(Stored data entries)
###
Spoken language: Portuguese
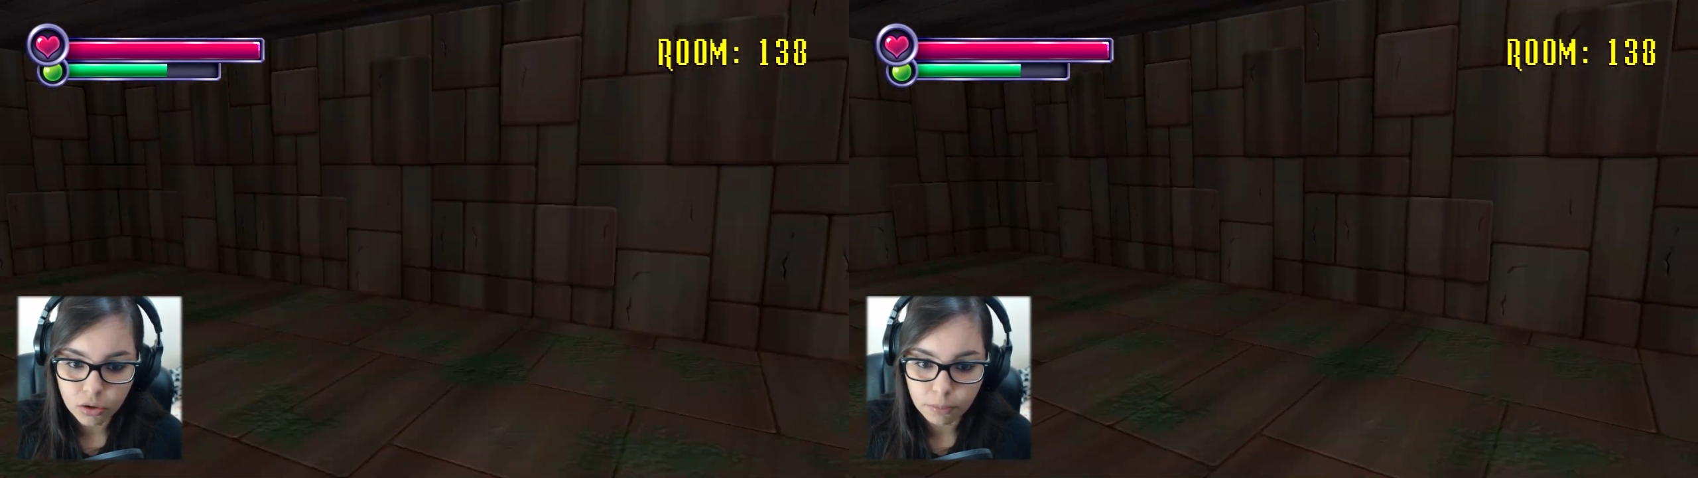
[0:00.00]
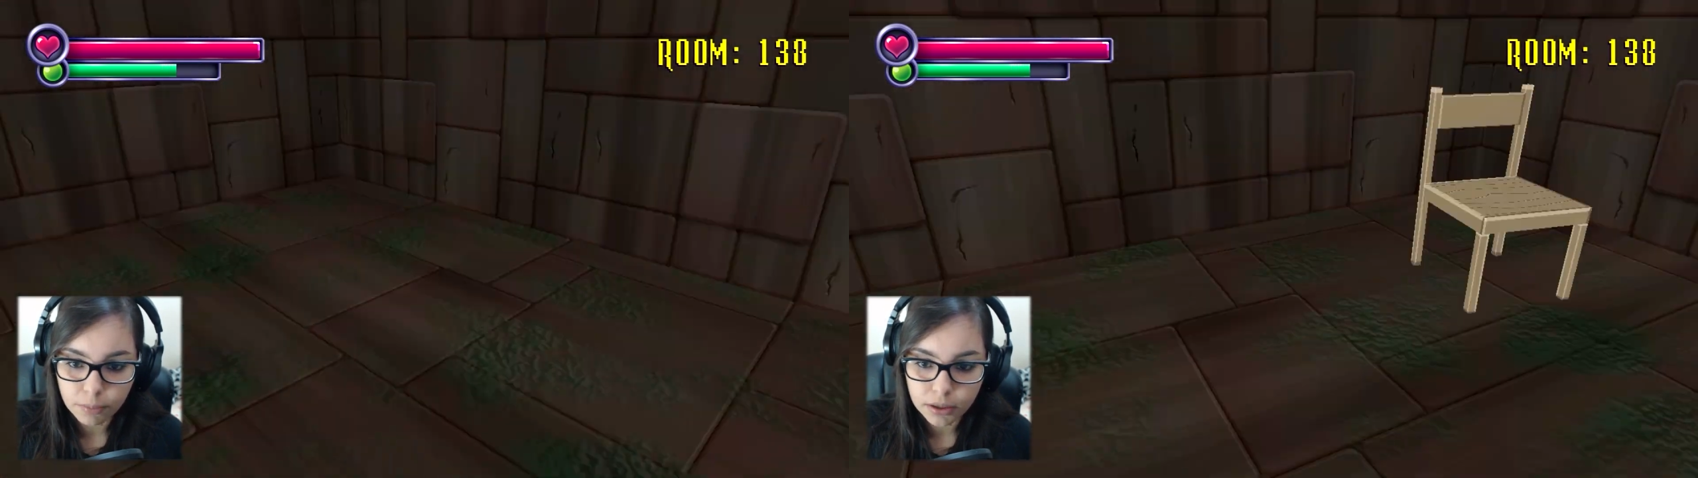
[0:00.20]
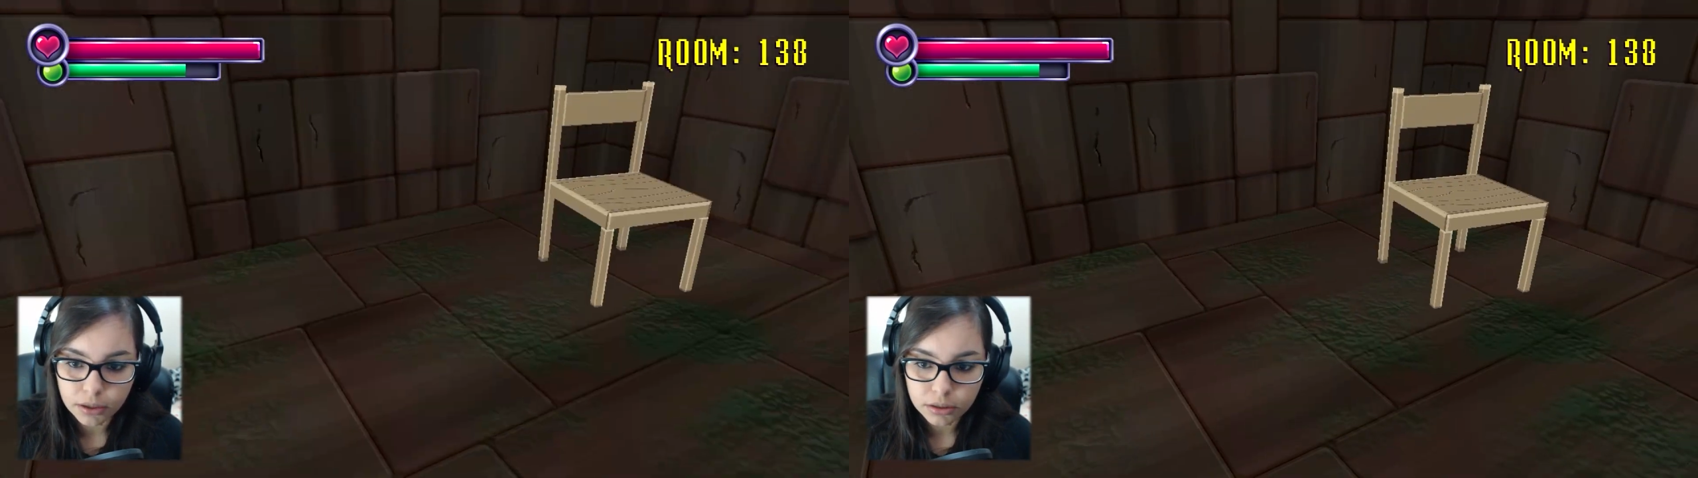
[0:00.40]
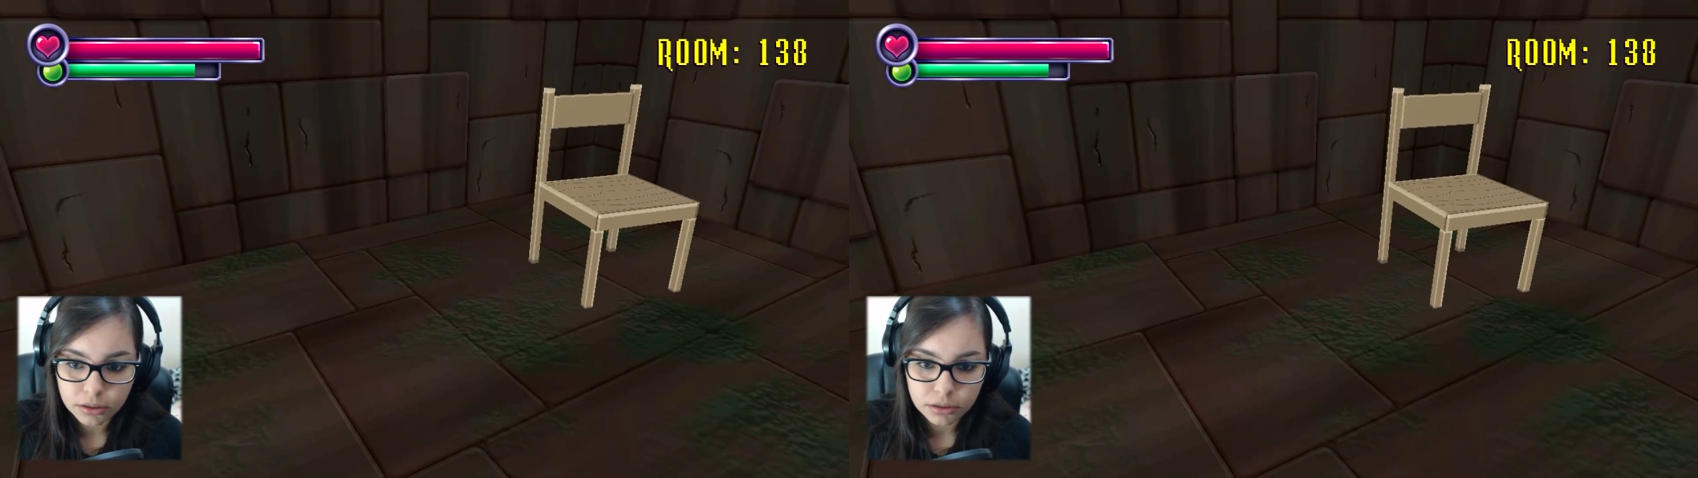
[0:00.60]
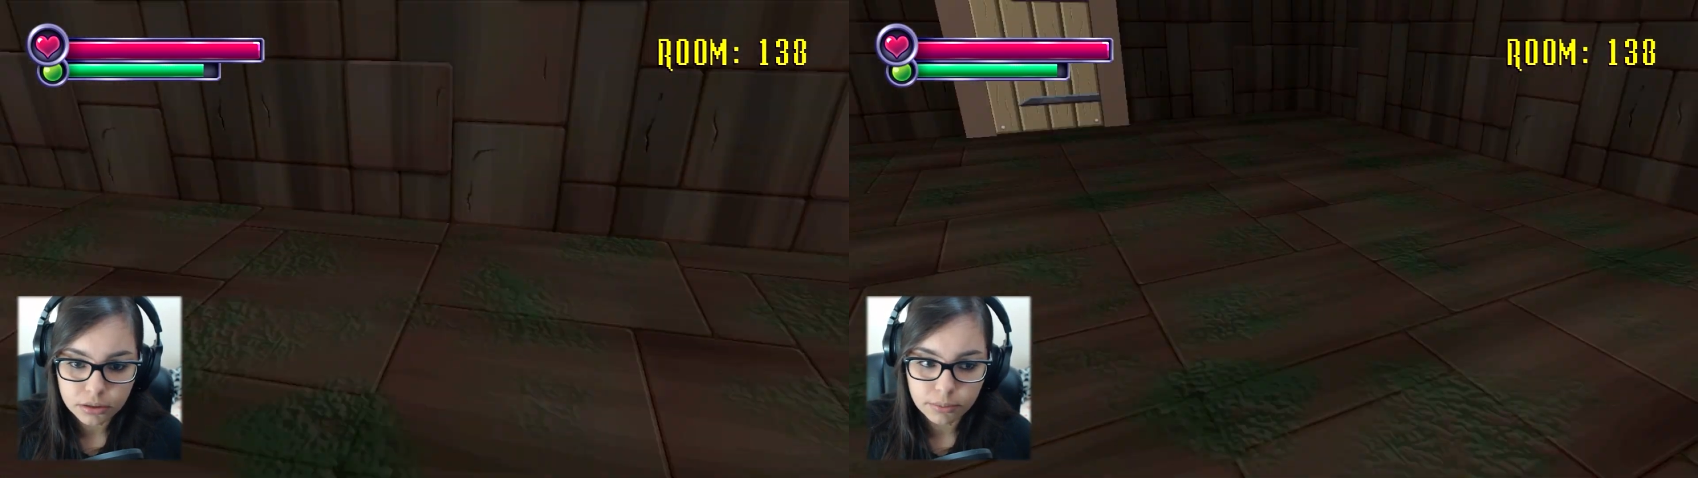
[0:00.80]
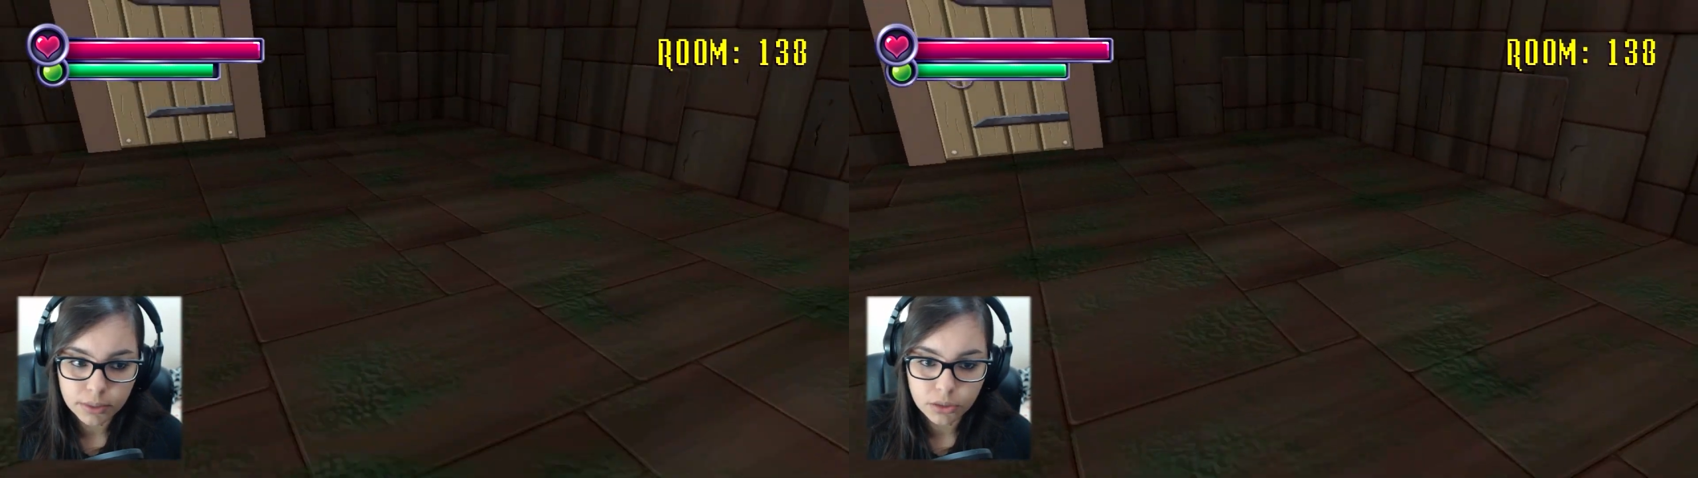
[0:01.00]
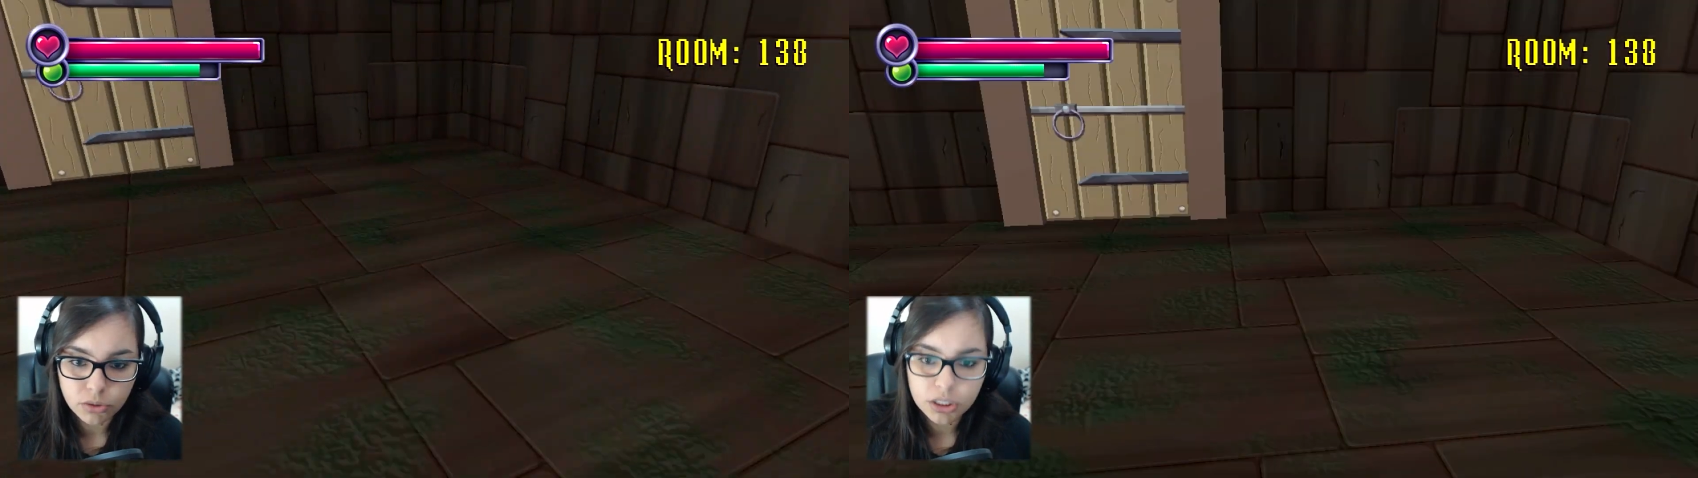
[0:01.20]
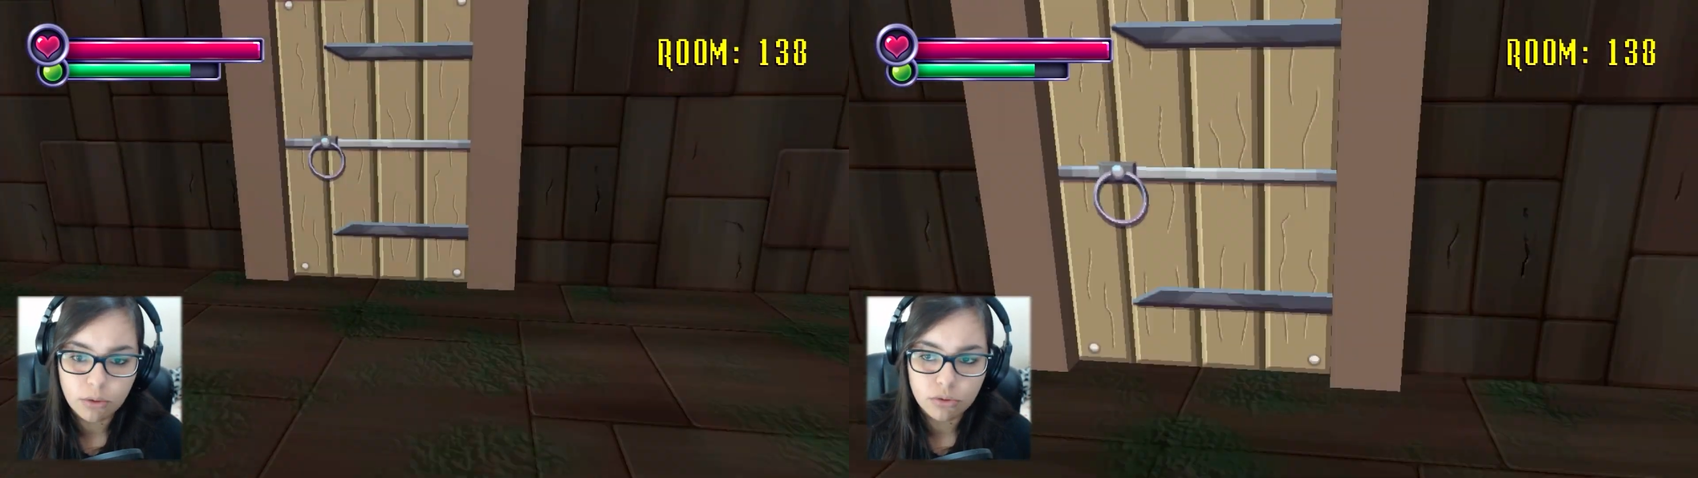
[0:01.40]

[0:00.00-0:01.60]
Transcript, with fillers: Opa. Mano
###
_What is needed_:
The data above needs to be retyped exactly, with the images left out.

_Your solution_:
Spoken language: Portuguese
[0:00.00]
[0:00.20]
[0:00.40]
[0:00.60]
[0:00.80]
[0:01.00]
[0:01.20]
[0:01.40]

[0:00.00-0:01.60]
Transcript, with fillers: Opa. Mano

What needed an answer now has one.